Re: [PATCH] futex: fix shared futex operations on nommu
From: Rich Felker
Date: Tue Apr 26 2016 - 18:32:14 EST
On Tue, Apr 26, 2016 at 03:27:10PM -0700, Andrew Morton wrote:
> On Tue, 26 Apr 2016 12:27:39 -0400 Rich Felker <dalias@xxxxxxxx> wrote:
>
> > On Tue, Apr 26, 2016 at 06:11:07PM +0200, Sebastian Andrzej Siewior wrote:
> > > * Rich Felker | 2016-04-26 11:53:44 [-0400]:
> > >
> > > >The whole shared futex logic is meaningless for nommu.
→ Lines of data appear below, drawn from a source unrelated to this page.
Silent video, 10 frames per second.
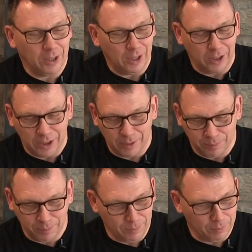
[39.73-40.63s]

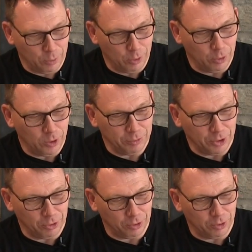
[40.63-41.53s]
All I'm going
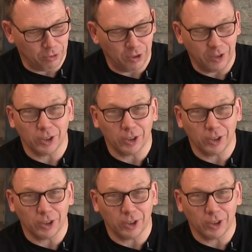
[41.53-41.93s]
to do is check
Perhaps I
> > > >should have written a better message, though.
> > > >
> > > >With MMU, shared futex keys need to identify the physical backing for
> > > >a memory address because it may be mapped at different addresses in
> > > >different processes (or even multiple times in the same process).
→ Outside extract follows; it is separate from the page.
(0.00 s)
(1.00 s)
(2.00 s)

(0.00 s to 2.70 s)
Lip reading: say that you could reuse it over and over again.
> > > >Without MMU this cannot happen. You only have physical addresses. So
> > > >the "private futex" behavior of using the virtual address as the key
> > > >is always correct (for both shared and private cases) on nommu
> > > >systems.
> > >
> > > So using a shared futex on NOMMU does work but it would be more
> > > efficient to always use a private futex instead.
> > > Is this what you are saying?
> >
> > No. What I'm saying is that the current code paths for shared futex
> > are mmu-specific. They neither work (due to different mm internals, I
> > think) nor make sense (due to lack of virtual addresses that map to
> > the same physical address) on nommu.
> >
> > The private futex code paths are correct for either private or shared
> > futexes on nommu. This is both the natural theoretical prediction, and
> > confirmed by testing the patch.
>
> It is apparent from Sebastian's questioning that a code comment will be
> needed, please.
Indeed, I agree. I'll work on a better patch. At least this sufficed
to get discussion started.
> Also, what specifically is the runtime effect of the patch? Does the
> futex code presently misbehave on NOMMU when FUTEX_PRIVATE_FLAG is
> unset?
Without this patch, all futex ops without FUTEX_PRIVATE_FLAG fail with
EFAULT. It's been a while since I tracked down where the EFAULT is
generated but it's somewhere in the shared get-key vm logic.
If userspace treats this as an error, the corresponding pthread, etc.
functions fail. Otherwise, userspace just spins at 100% cpu retrying
FUTEX_WAIT and FUTEX_WAKE "works" fine as a nop against such a wait,
etc. (In a sense an always-failing implementation of futex is a
working implementation for the basic ops, just a highly suboptimal
one.)
Rich